The problem for Hassan Hall is that he just didn’t get a lot of work at Louisville before transferring to Georgia Tech for his final college season. The 116 carries he registered last season is the most he’s accumulated in a college season. But he did add 28 receptions to go with his special teams prowess.

The Cleveland Browns’ depth chart at running back is light. With Kareem Hunt still a free agent, here are the names backing up Nick Chubb: Jerome Ford, Demetric Felton, and John Kelly Jr. Those are some interesting names (especially Ford), but hardly a murderer’s row.

Hall’s best comparable on is JaMycal Hasty. If he makes the team, he could be active from Day 1 because of his special teams contributions. And if he’s active and the Browns don’t add to their running back room, it isn’t inconceivable he finds himself an actual role sooner than later.
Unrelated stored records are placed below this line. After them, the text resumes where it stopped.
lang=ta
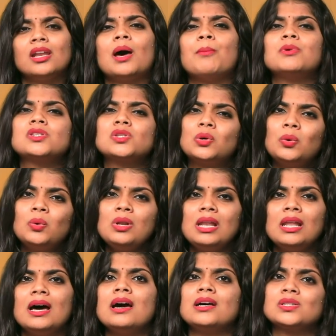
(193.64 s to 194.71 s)
நம்ம
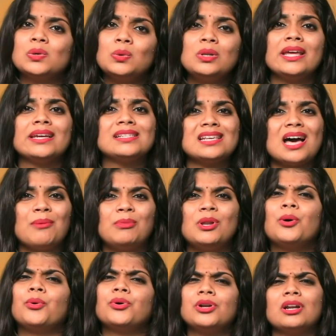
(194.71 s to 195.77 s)
ஸ்கூலில் ஸ்கூல்
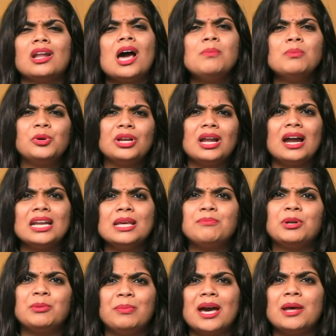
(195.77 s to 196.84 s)
எக்ஸாமில் ஒரு நாள் முன்னாடி
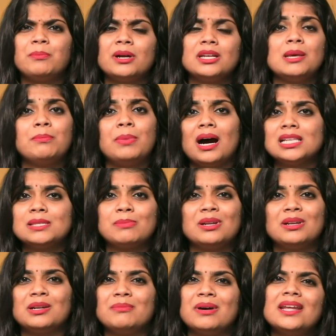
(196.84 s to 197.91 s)
ப்ரிப்பேர் பண்ணி பாஸ்
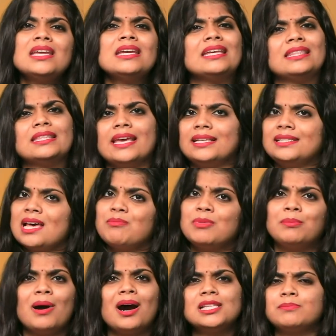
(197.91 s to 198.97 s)
பண்ணுற மாதிரி இந்த
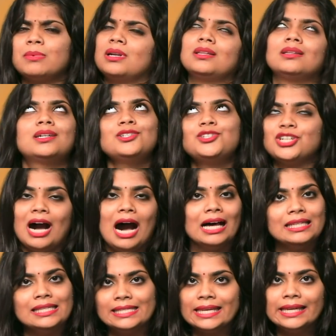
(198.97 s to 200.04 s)
எக்ஸாமை பாஸ் பண்ணுறதுக்கு
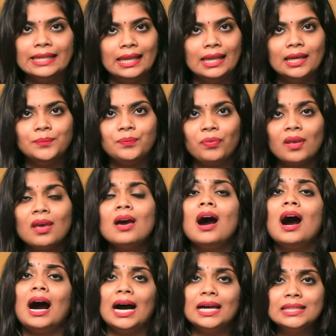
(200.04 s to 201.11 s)
சான்ஸே இல்லை
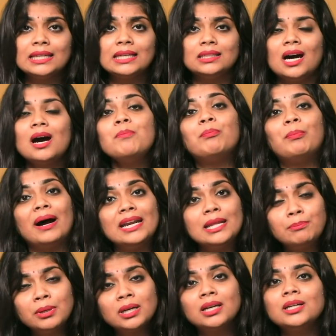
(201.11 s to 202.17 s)
அதுக்கு தான்
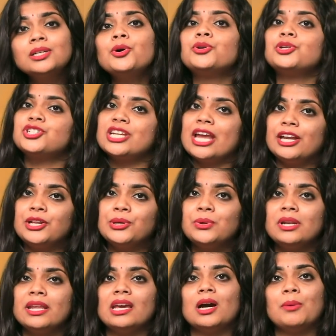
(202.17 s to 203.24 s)
படிப்புக்குன்னு ஒரு
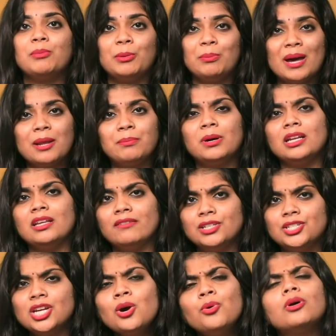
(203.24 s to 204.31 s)
ஷெட்யூல் நீங்கள் ப்ரிப்பேர் பண்ணி
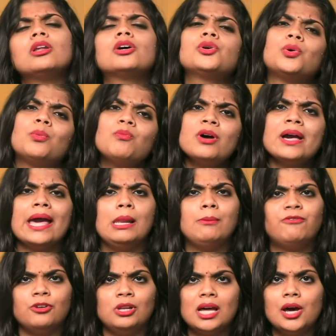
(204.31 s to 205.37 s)
வச்சா உங்களுக்கு ரொம்ப
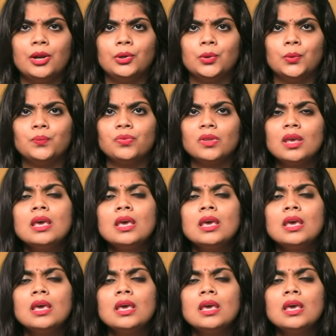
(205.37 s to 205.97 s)
ஹெல்ப்ஃபுல்லாக இருக்கும்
Keep an eye on Hassan Hall.

Jadon Haselwood WR Arkansas → Philadelphia Eagles

I wrote more extensively about Jadon Haselwood earlier in an article. Feel free to check that out. Philadelphia’s wide receiver room outside of A.J. Brown and DeVonta Smith consists of the following: Quez Watkins, Olamide Zaccheaus, Greg Ward, Tyrie Cleveland, Devon Allen, and Britain Covey.

Haselwood is a former five-star recruit who can play as a big slot receiver, the one area of Philly’s offense they could stand to get more out of. Jadon Haselwood can take that spot sooner than later.